Interest in the phenomena grew, and then in 1998 a paper published in Nature by Andrew Mellow and Craig Fire unveiled the mechanism, discovering that it was double stranded, not single, RNA that was required for the process to work. They were the first to coin the term ‘RNAi’, and their work earned them a Nobel prize.
The control of gene expression is achieved through the use of short strands of RNA – either microRNA (miRNA) or small interfering RNA (siRNA). These shorter single stranded section of RNA, typically in the range of about 12 basepairs are created from double stranded RNA. The short strands are complimentary to the mRNA product of a gene. Their complementarity allows them to bind to the mRNA preventing it’s transcription to protein, and to be cleaved by a protein called Argonaut.
RNAi is now used to probe the effects of different genes, but is also being actively developed for use as a therapeutic treatment.
Transfection is the name given to the process, done through a number of different methods, of introducing ‘new’ DNA into bacterial and mammalian cells.
Using transfection we can introduce individual genes, or other stretches of DNA, how they impact on the regulation of other genes or to force a cell to make a specific protein. As such its useful in a huge range of areas and applications, from basic cellular research to drug discovery.

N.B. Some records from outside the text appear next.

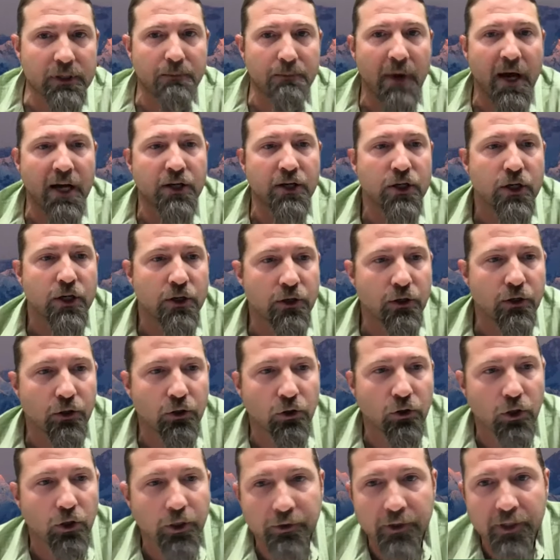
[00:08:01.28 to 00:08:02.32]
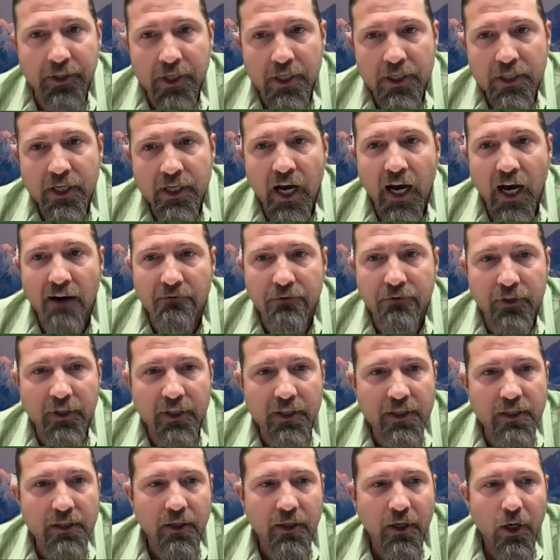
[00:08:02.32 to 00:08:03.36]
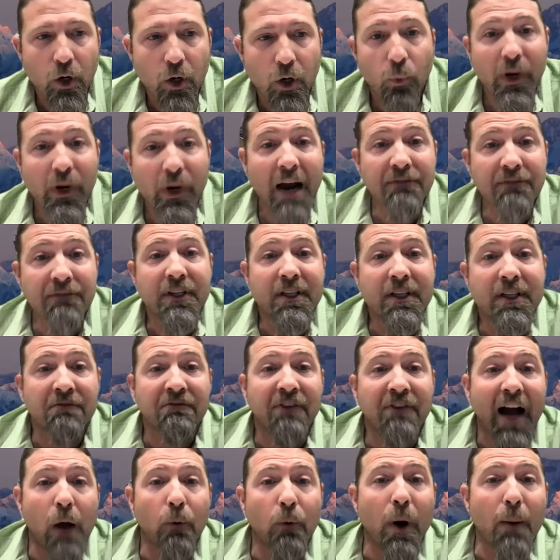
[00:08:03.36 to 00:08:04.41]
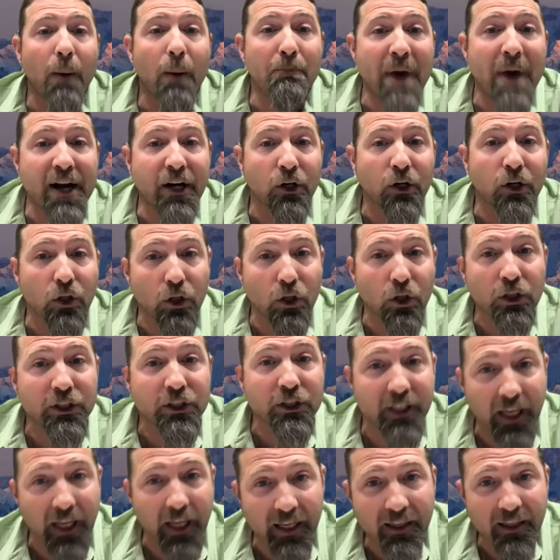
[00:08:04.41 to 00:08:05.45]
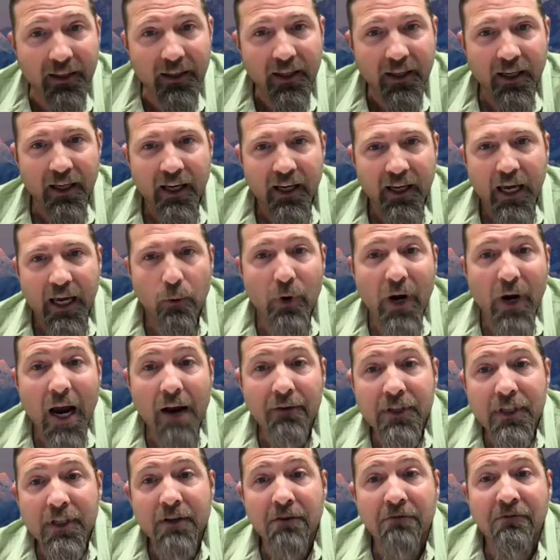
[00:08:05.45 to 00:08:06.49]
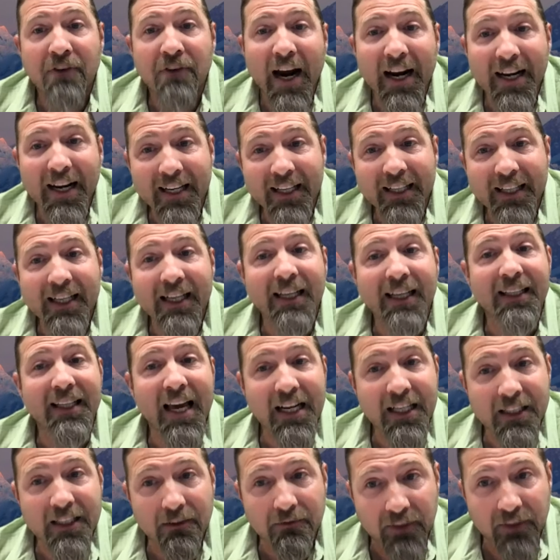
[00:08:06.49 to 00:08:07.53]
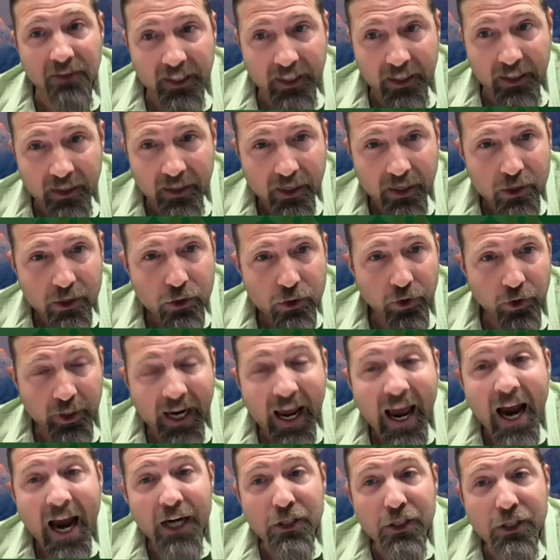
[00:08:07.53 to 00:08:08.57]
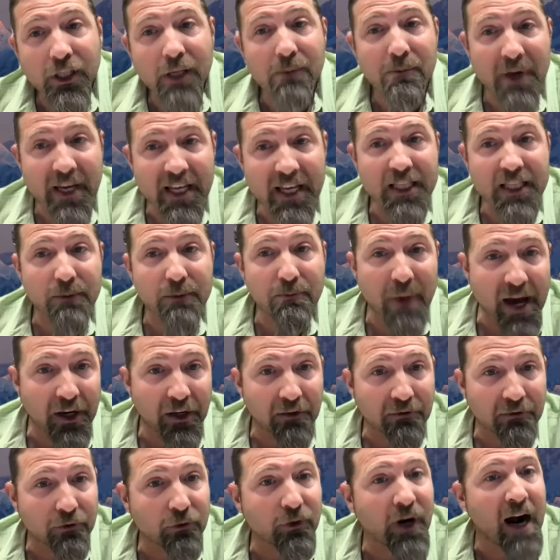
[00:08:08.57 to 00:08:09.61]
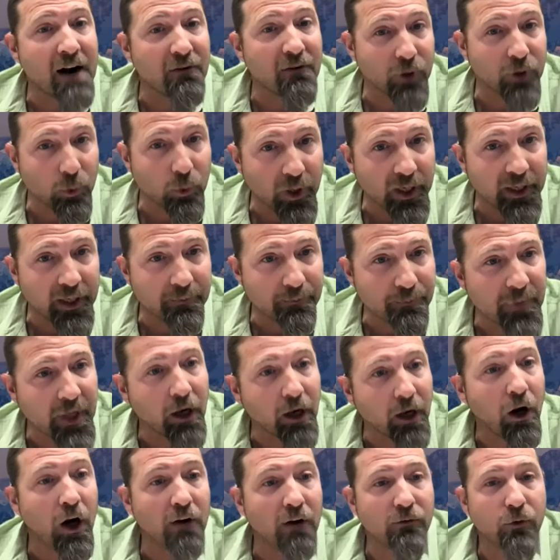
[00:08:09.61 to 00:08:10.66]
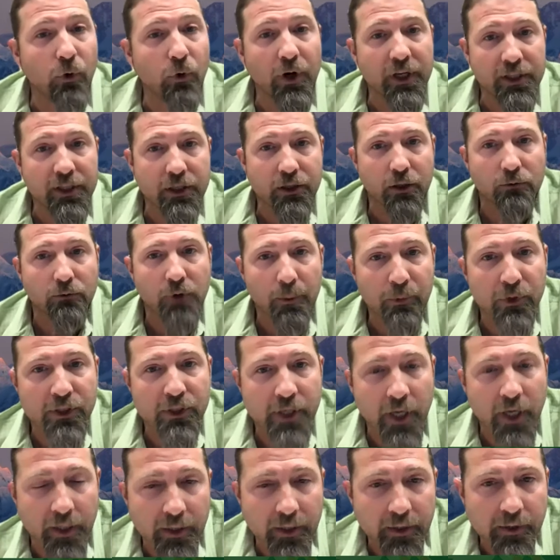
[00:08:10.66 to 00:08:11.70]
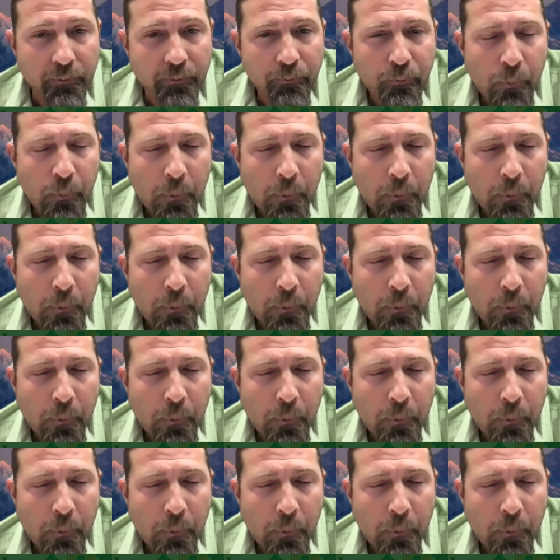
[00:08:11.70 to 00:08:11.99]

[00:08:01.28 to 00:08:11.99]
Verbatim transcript: was mentioned earlier in this conference. We have to define what better looks like, and we have to define it collectively so that it actually means better for everyone, that all voices are represented.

Transfection can be transient, where the introduced gene is either broken down over time or becomes diluted with each subsequent generation as it is shared between daughter cells. Permanent transfection is also possible, and frequently desirable. This is usually called a ‘stable’ transfection where the cell line continues to produce the gene product, typically through incorporating the new DNA sequence into the host genome along with a second gene, for antibiotic resistance for example, which allows for selection of cells that have a stable transfection.
A number of methods are available to introduce ‘foreign’ DNA in to cells including micro-injection, electroporation, lipofection and viral transfection.